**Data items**
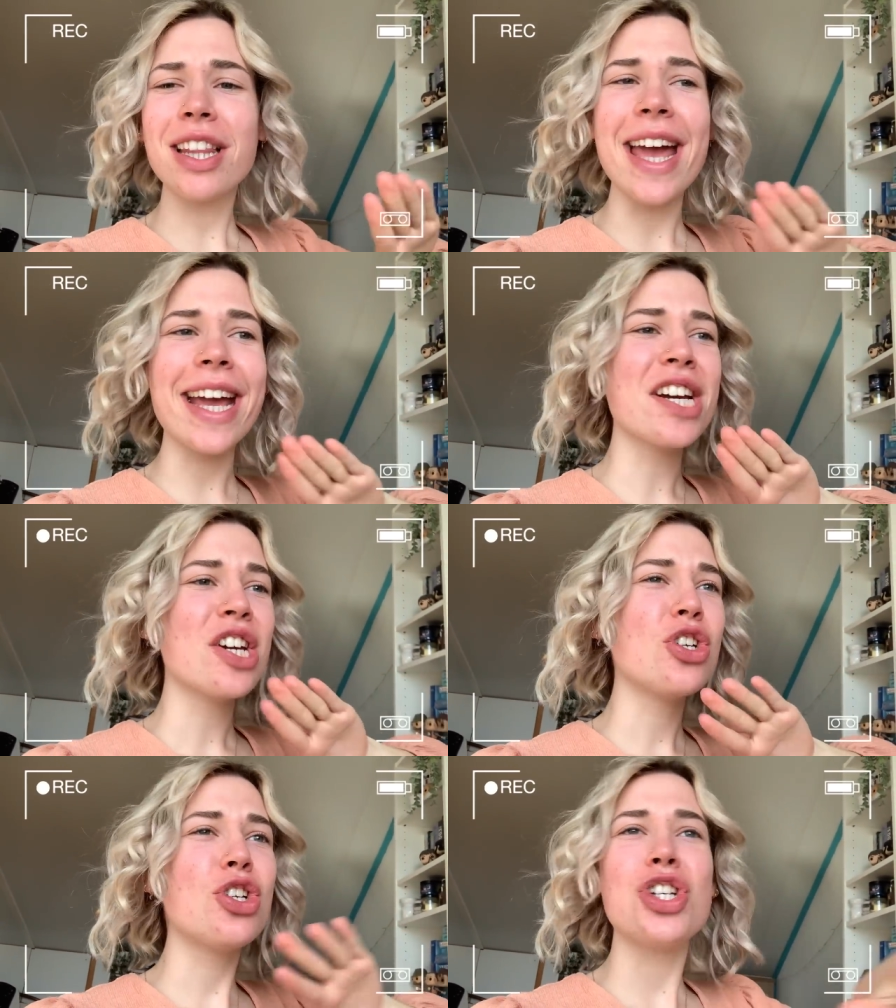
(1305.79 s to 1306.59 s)
like
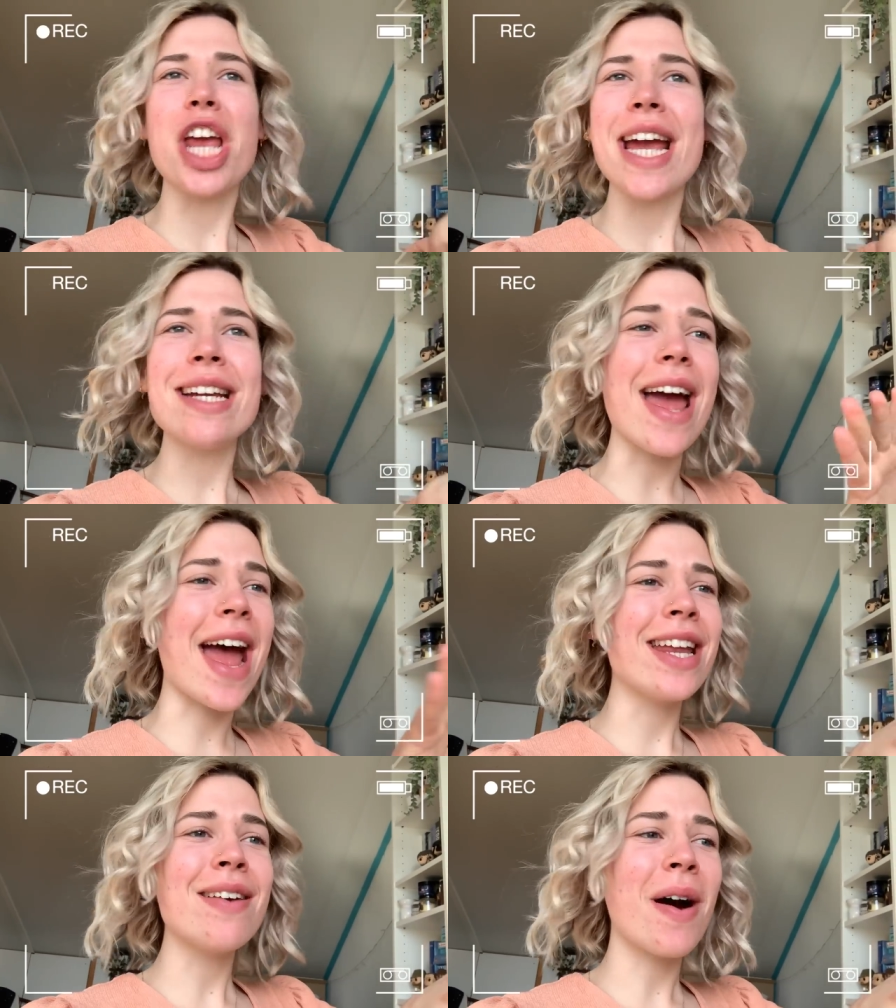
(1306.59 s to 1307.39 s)
shade
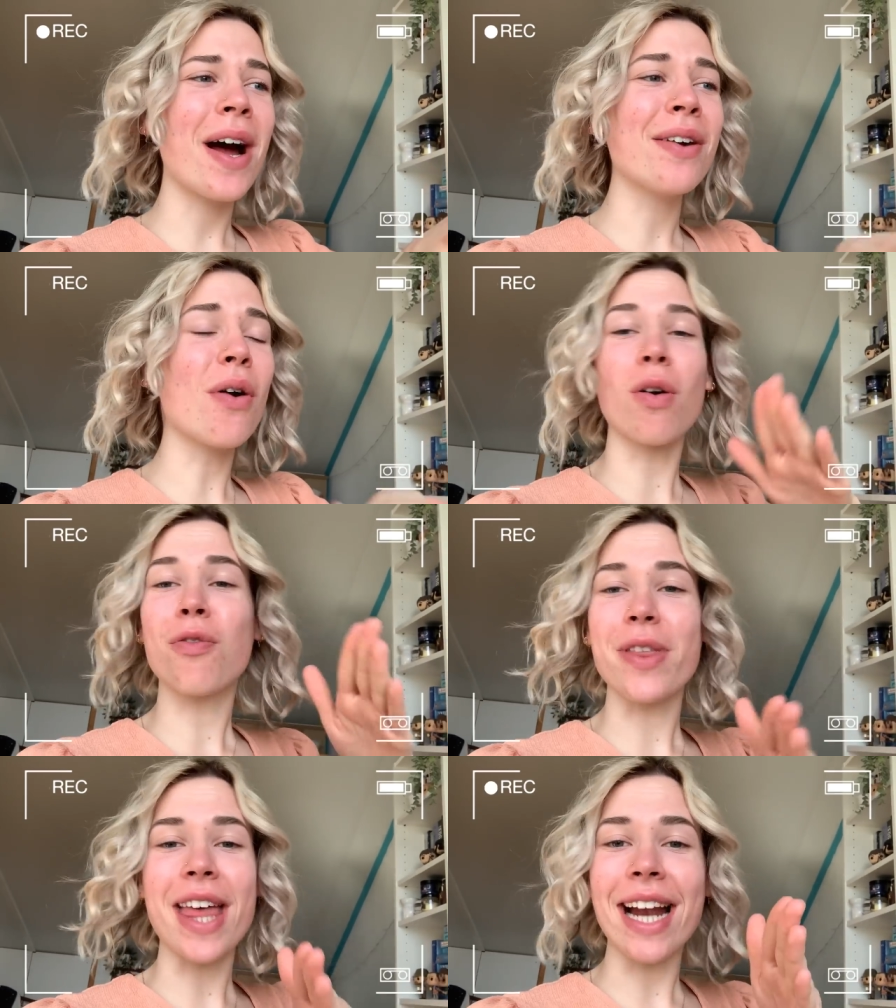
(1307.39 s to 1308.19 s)
anyone or
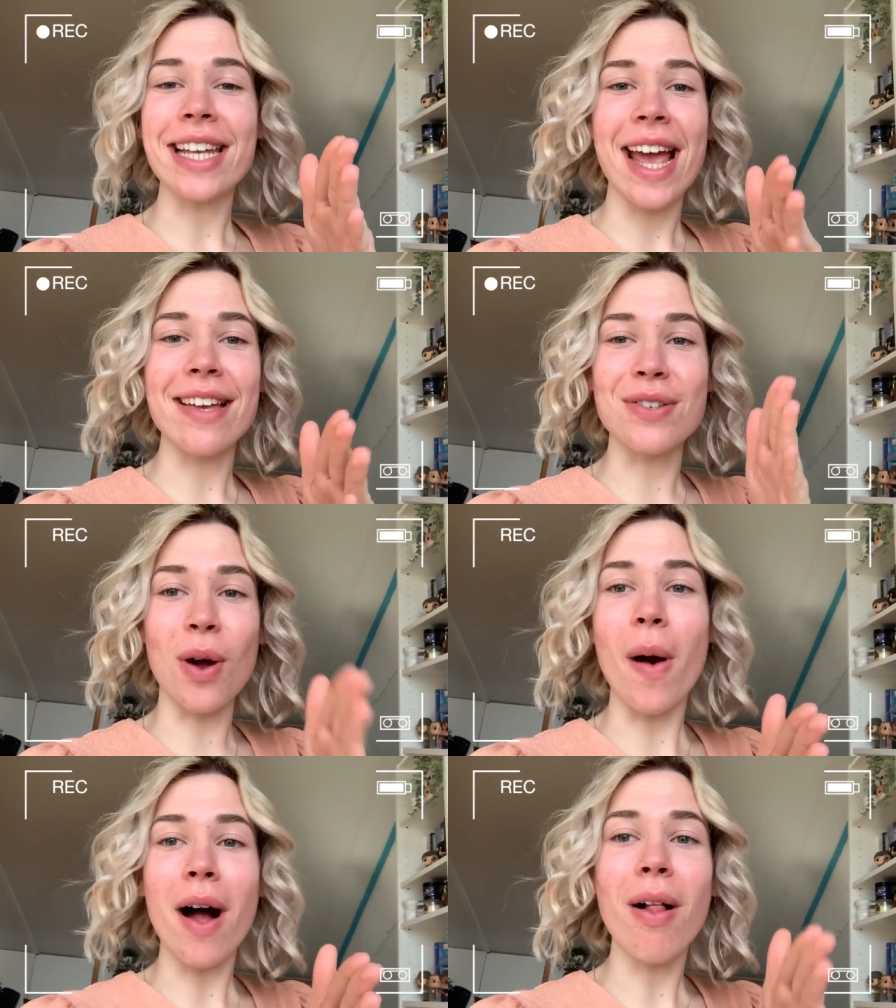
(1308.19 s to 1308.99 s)
for that case
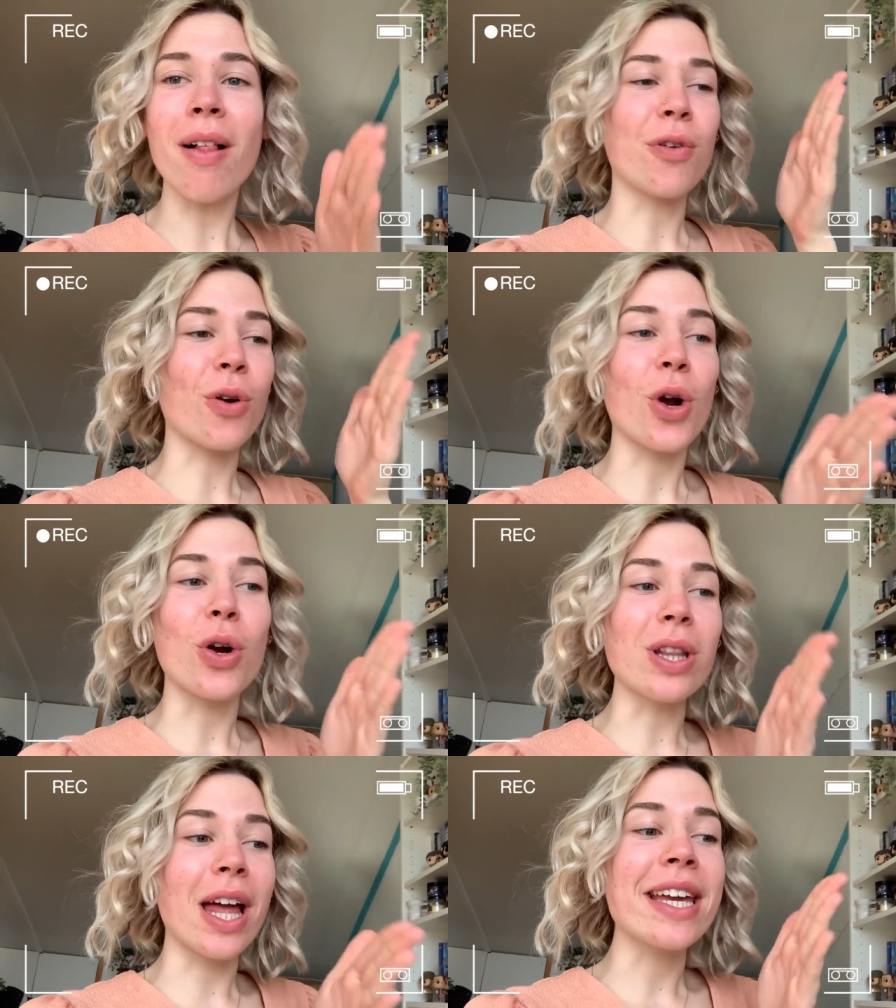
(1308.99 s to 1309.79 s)
Noelle for
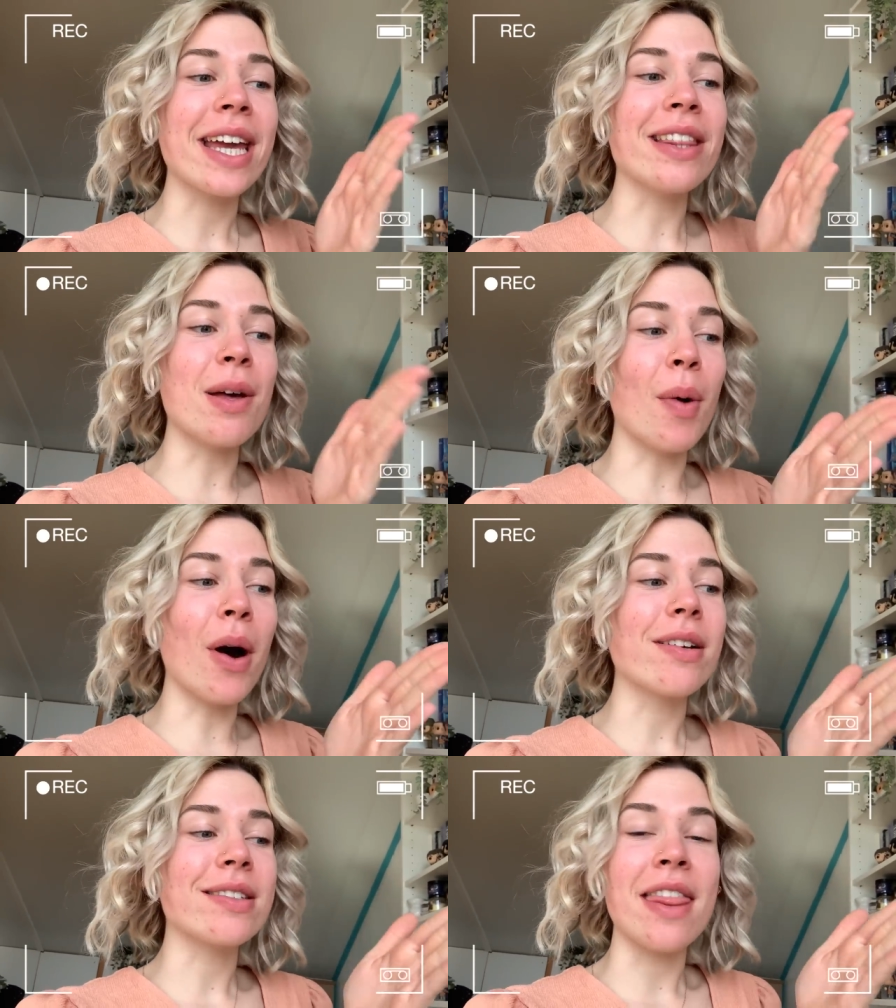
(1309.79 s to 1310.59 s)
her liking the
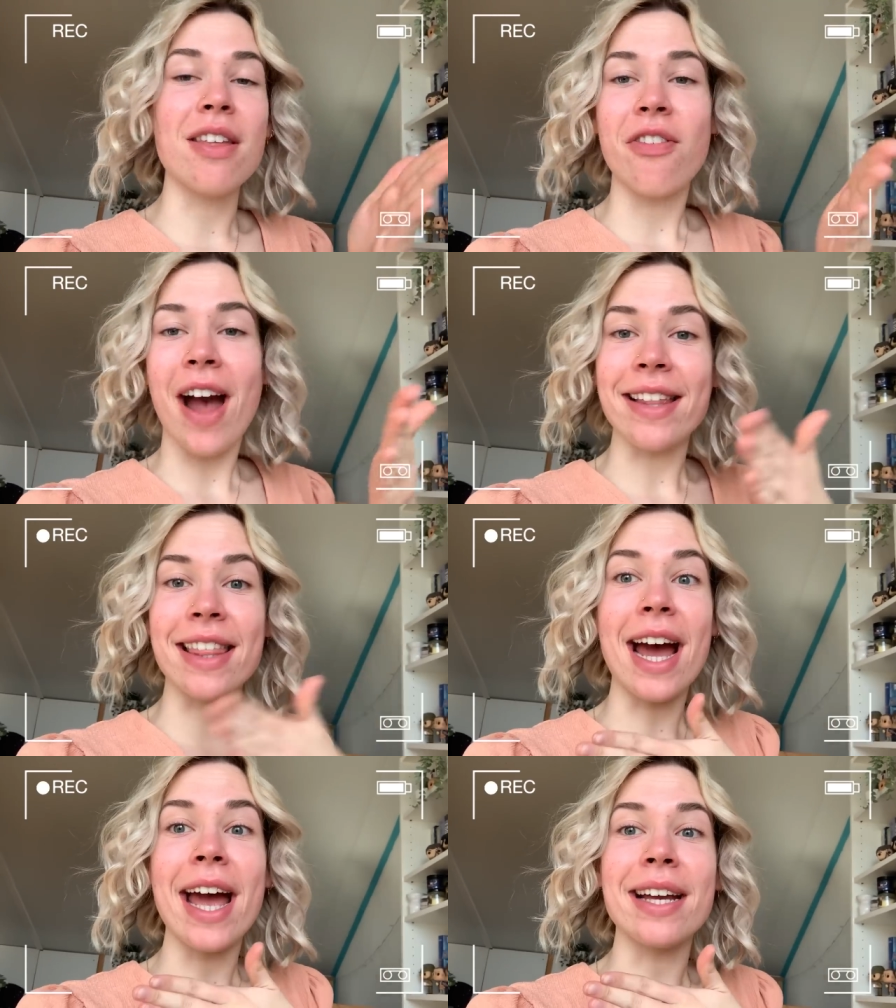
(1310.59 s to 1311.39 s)
books and the fact
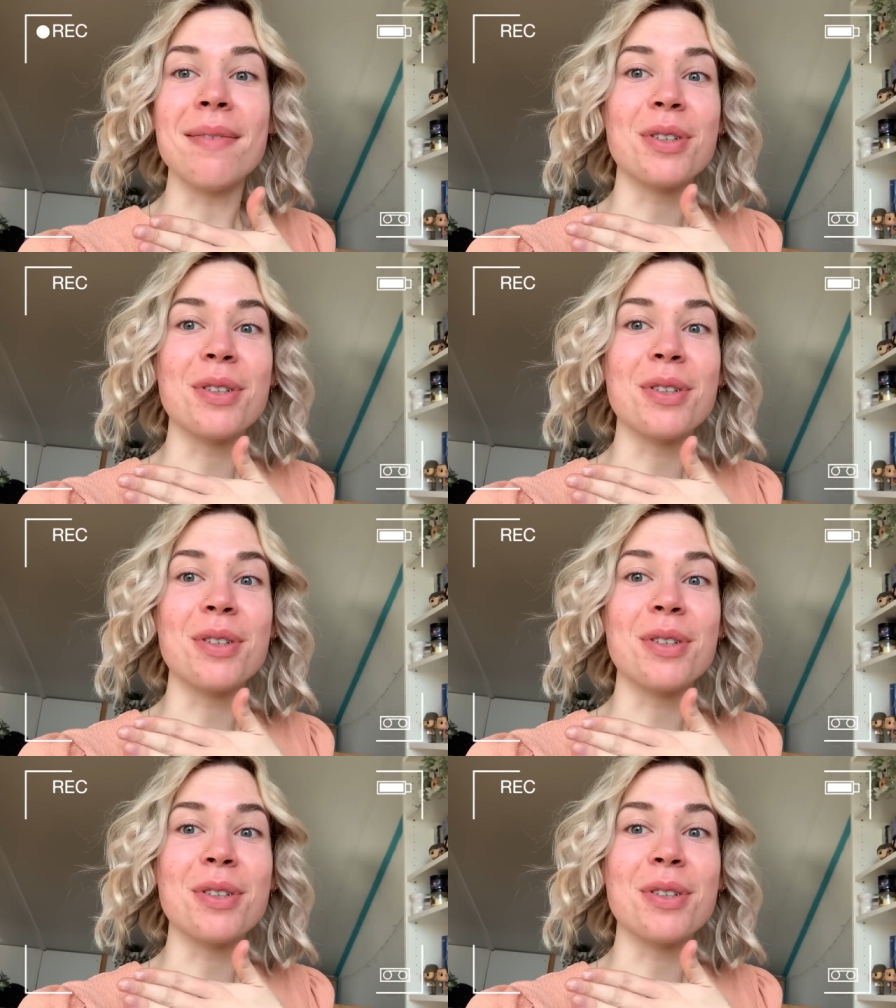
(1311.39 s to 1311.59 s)
that I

**TASK TO COMPLETE**
Without including any pictures, please restate all the records exactly.

**THE COMPLETED TASK**
(1305.79 s to 1306.59 s)
like
(1306.59 s to 1307.39 s)
shade
(1307.39 s to 1308.19 s)
anyone or
(1308.19 s to 1308.99 s)
for that case
(1308.99 s to 1309.79 s)
Noelle for
(1309.79 s to 1310.59 s)
her liking the
(1310.59 s to 1311.39 s)
books and the fact
(1311.39 s to 1311.59 s)
that I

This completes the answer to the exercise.